[[ SUPPLIED INFORMATION open ]]
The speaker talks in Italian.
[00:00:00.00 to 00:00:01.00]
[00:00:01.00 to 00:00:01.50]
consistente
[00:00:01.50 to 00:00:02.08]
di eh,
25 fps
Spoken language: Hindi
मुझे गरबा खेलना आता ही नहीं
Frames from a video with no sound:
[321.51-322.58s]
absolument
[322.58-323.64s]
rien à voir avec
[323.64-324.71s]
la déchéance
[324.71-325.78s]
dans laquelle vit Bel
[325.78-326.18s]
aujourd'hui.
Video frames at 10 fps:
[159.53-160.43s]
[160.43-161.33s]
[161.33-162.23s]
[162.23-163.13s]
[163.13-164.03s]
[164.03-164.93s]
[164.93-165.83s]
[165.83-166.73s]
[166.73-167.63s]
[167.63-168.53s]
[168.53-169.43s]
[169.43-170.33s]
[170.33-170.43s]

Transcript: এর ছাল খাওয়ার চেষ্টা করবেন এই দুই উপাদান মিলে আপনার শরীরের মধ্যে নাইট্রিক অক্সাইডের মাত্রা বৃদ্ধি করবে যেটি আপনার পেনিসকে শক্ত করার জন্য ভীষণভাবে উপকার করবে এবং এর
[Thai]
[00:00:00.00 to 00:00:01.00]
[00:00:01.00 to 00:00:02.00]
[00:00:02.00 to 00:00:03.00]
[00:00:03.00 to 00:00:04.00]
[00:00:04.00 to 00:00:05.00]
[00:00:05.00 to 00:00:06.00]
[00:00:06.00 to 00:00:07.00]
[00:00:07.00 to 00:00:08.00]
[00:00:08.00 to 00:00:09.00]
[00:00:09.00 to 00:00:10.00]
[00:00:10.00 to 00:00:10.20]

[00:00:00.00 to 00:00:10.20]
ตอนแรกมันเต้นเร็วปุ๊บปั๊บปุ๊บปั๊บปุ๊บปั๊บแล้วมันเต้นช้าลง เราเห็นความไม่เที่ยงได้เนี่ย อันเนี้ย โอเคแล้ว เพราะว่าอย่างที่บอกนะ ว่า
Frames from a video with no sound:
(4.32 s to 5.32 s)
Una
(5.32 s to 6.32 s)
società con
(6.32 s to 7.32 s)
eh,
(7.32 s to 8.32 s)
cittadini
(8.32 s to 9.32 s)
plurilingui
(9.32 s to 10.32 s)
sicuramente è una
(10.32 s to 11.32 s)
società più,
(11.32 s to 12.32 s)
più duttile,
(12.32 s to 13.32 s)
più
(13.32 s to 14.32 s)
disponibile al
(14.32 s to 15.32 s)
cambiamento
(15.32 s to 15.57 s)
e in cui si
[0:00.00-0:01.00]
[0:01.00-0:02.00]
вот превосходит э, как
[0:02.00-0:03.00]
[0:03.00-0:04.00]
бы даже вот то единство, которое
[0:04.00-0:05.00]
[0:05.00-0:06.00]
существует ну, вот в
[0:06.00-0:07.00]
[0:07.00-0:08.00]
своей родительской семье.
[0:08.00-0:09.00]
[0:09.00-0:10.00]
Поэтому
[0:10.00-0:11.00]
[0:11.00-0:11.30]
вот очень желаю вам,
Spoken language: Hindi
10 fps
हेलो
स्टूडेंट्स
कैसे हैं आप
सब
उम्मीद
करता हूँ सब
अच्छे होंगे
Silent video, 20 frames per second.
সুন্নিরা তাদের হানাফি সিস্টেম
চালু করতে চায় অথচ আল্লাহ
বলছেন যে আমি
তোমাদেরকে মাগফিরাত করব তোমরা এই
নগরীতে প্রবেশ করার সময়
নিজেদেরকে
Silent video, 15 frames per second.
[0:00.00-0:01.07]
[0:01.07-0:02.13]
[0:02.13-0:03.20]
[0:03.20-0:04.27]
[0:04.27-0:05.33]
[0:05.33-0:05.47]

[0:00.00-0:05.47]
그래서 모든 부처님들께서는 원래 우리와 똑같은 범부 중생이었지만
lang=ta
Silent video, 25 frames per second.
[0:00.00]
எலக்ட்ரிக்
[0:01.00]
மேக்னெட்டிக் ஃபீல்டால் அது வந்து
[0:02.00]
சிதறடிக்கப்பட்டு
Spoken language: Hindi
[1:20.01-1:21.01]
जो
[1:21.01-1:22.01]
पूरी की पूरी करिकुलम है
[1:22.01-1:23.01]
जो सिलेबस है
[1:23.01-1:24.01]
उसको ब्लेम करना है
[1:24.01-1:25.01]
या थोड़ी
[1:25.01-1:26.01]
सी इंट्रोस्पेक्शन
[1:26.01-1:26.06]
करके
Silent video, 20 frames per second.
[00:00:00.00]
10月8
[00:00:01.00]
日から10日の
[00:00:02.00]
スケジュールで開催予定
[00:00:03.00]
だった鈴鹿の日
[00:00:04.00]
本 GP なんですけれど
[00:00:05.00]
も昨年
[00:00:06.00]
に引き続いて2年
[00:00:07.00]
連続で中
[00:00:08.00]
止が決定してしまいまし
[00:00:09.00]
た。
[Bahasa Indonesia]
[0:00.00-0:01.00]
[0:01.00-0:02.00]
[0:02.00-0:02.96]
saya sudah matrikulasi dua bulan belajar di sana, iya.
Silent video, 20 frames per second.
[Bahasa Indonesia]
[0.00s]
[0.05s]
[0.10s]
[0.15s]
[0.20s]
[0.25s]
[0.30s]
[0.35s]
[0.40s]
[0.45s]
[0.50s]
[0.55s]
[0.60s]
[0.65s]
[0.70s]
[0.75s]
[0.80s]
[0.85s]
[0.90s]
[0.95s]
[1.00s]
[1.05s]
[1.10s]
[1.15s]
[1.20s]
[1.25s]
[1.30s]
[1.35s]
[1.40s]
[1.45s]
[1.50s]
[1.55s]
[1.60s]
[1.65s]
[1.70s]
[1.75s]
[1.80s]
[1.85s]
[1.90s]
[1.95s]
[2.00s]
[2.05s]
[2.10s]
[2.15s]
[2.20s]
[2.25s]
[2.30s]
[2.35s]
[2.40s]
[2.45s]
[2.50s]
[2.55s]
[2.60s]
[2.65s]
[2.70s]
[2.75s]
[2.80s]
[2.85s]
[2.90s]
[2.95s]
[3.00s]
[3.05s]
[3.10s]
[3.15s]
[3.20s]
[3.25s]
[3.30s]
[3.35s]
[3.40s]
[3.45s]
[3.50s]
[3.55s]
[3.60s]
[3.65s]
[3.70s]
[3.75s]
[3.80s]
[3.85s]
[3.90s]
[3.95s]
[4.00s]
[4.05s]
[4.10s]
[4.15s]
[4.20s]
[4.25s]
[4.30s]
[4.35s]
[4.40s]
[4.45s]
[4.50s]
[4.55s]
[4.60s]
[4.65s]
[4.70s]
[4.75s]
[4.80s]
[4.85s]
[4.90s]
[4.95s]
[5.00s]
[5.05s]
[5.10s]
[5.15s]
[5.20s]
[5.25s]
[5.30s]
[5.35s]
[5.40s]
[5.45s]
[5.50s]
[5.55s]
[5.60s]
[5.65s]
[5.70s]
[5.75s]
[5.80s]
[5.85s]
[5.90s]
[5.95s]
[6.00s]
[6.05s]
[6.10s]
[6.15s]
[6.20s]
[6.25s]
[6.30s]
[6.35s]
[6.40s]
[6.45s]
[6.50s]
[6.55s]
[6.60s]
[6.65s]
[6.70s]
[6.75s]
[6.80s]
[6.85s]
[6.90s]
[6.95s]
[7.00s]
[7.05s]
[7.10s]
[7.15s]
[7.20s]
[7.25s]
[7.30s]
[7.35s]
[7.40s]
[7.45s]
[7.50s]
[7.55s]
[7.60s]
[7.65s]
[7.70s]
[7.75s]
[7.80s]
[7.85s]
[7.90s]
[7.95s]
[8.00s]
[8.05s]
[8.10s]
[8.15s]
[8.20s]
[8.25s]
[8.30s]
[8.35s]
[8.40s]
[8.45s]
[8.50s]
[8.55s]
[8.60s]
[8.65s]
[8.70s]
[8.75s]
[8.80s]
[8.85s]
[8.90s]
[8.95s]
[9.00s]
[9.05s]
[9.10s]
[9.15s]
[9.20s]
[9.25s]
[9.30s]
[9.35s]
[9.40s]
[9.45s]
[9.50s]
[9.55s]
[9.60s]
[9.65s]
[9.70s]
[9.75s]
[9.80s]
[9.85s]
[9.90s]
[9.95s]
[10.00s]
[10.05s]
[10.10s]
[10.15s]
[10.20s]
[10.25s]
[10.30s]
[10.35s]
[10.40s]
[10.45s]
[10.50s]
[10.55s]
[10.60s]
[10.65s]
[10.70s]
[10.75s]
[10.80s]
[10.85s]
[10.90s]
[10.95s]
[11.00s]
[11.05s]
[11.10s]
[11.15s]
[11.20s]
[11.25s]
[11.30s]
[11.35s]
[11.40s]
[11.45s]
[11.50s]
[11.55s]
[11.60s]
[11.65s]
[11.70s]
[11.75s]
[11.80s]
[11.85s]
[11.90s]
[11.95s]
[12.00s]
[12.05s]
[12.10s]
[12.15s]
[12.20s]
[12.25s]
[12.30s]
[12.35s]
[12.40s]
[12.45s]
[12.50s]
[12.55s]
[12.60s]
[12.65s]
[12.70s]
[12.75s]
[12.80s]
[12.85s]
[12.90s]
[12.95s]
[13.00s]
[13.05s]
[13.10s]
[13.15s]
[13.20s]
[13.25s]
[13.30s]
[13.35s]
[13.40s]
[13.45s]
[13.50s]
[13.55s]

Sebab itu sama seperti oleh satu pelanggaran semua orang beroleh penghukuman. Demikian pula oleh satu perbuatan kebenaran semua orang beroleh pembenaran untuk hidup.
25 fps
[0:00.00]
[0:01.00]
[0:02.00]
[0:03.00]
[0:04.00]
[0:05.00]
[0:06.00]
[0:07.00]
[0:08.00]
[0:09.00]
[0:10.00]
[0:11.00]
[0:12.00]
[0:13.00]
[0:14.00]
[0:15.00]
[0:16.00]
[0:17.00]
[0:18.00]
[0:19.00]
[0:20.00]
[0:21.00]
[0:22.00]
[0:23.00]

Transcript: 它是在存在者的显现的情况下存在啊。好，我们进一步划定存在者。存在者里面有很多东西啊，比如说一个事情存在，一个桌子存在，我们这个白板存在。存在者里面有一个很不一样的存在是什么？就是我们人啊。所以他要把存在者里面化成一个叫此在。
[[ SUPPLIED INFORMATION closed ]]
■ WORK INSTRUCTION: Start at the first line of the entries and stop at the line with "[00:00:10.00 to 00:00:10.20]". Retype each of those lines exactly, both ends included.

■ RESPONSE TO THIS EXERCISE:
The speaker talks in Italian.
[00:00:00.00 to 00:00:01.00]
[00:00:01.00 to 00:00:01.50]
consistente
[00:00:01.50 to 00:00:02.08]
di eh,
25 fps
Spoken language: Hindi
मुझे गरबा खेलना आता ही नहीं
Frames from a video with no sound:
[321.51-322.58s]
absolument
[322.58-323.64s]
rien à voir avec
[323.64-324.71s]
la déchéance
[324.71-325.78s]
dans laquelle vit Bel
[325.78-326.18s]
aujourd'hui.
Video frames at 10 fps:
[159.53-160.43s]
[160.43-161.33s]
[161.33-162.23s]
[162.23-163.13s]
[163.13-164.03s]
[164.03-164.93s]
[164.93-165.83s]
[165.83-166.73s]
[166.73-167.63s]
[167.63-168.53s]
[168.53-169.43s]
[169.43-170.33s]
[170.33-170.43s]

Transcript: এর ছাল খাওয়ার চেষ্টা করবেন এই দুই উপাদান মিলে আপনার শরীরের মধ্যে নাইট্রিক অক্সাইডের মাত্রা বৃদ্ধি করবে যেটি আপনার পেনিসকে শক্ত করার জন্য ভীষণভাবে উপকার করবে এবং এর
[Thai]
[00:00:00.00 to 00:00:01.00]
[00:00:01.00 to 00:00:02.00]
[00:00:02.00 to 00:00:03.00]
[00:00:03.00 to 00:00:04.00]
[00:00:04.00 to 00:00:05.00]
[00:00:05.00 to 00:00:06.00]
[00:00:06.00 to 00:00:07.00]
[00:00:07.00 to 00:00:08.00]
[00:00:08.00 to 00:00:09.00]
[00:00:09.00 to 00:00:10.00]
[00:00:10.00 to 00:00:10.20]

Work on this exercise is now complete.